I moved to on-demand loading: only the MCPs needed for the task. My launchers pick predefined profiles depending on the need:

Base (0 MCP): no MCP loaded (~0 tokens);
Minimal: Context7 (~1,300 tokens);
Research: Context7 + Exa (~3,000 tokens);
Front-end 1: ShadCN (~5,500 tokens);
Front-end 2: Context7 + ShadCN + Playwright (~14,000 tokens);
Other profiles: back-end, testing, exploration (Firecrawl, etc.), loaded on demand.

I kept advanced menus optional and fixed a few UX details to remove friction.

I also set a shared rule for all agents at system level. This is my global base, the one that applies everywhere.

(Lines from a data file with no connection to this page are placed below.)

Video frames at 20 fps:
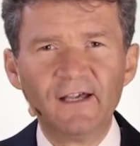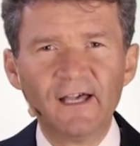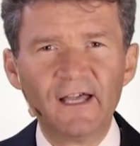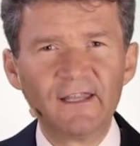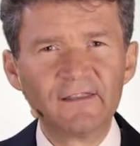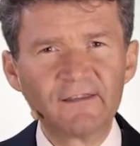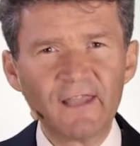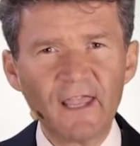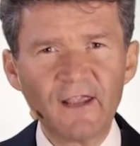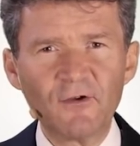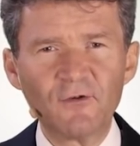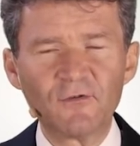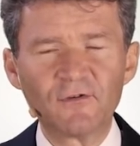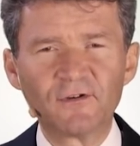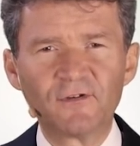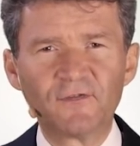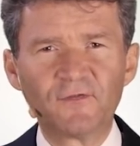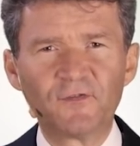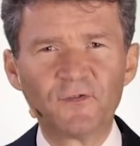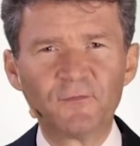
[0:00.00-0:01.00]

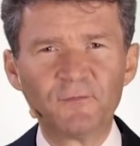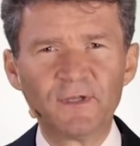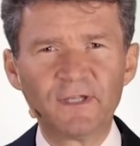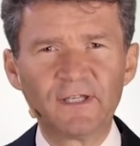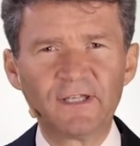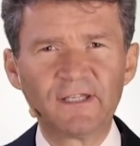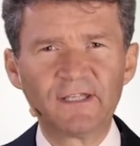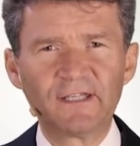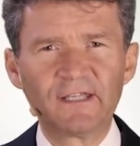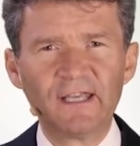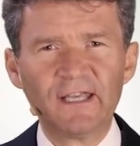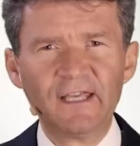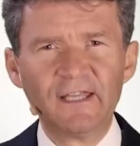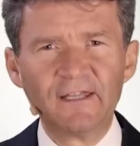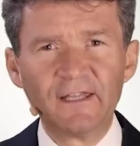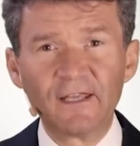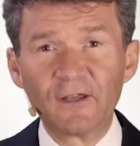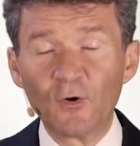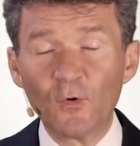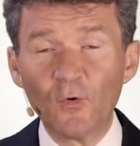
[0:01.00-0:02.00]
Entdeckung für mich,
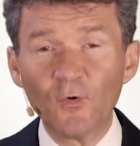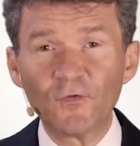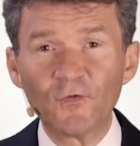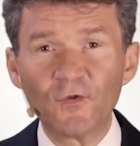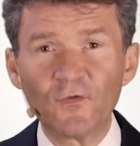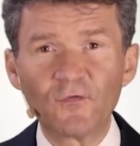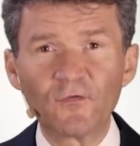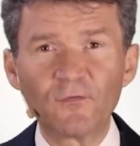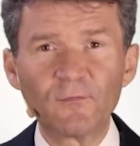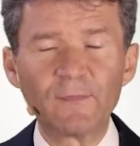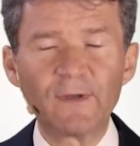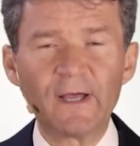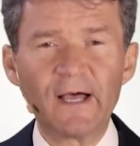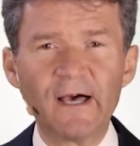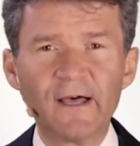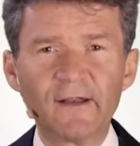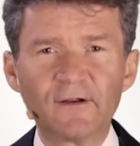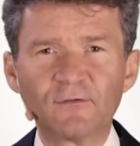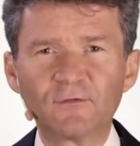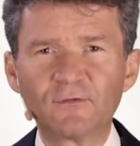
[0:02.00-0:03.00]
eine große
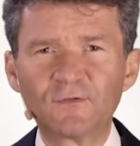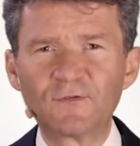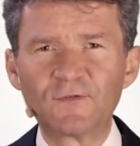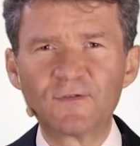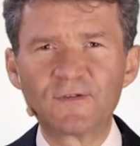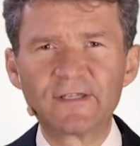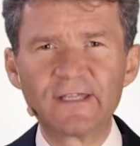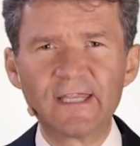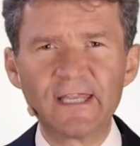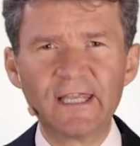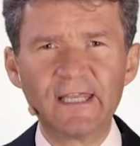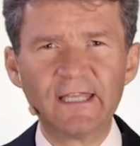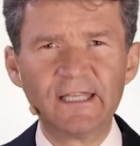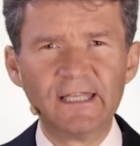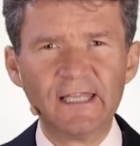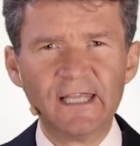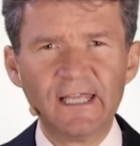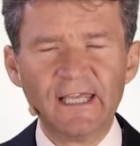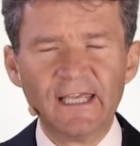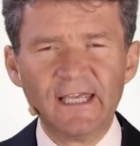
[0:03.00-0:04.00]
Offenbarung zu
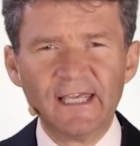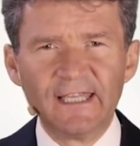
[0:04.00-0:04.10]
sehen,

Important: this cleanup does not replace project context files (AI.md). It complements them at system level. It is the base projects rely on.

The direction stayed the same: avoid stacking logic that is hard to maintain, and prefer simple, visible, documented rules that clearly define what is out of bounds.

I also formalized a few collaboration rules: check docs before inventing an API, do not guess when information is missing, avoid “magic” estimates, stay focused, and mark the rest with TODO/FIXME instead of fixing everything along the way.

These are not just style preferences. They are guardrails against overconfident hallucinations, scope creep (AI trying to fix everything at once), and noise (comments or metrics that create an illusion of control).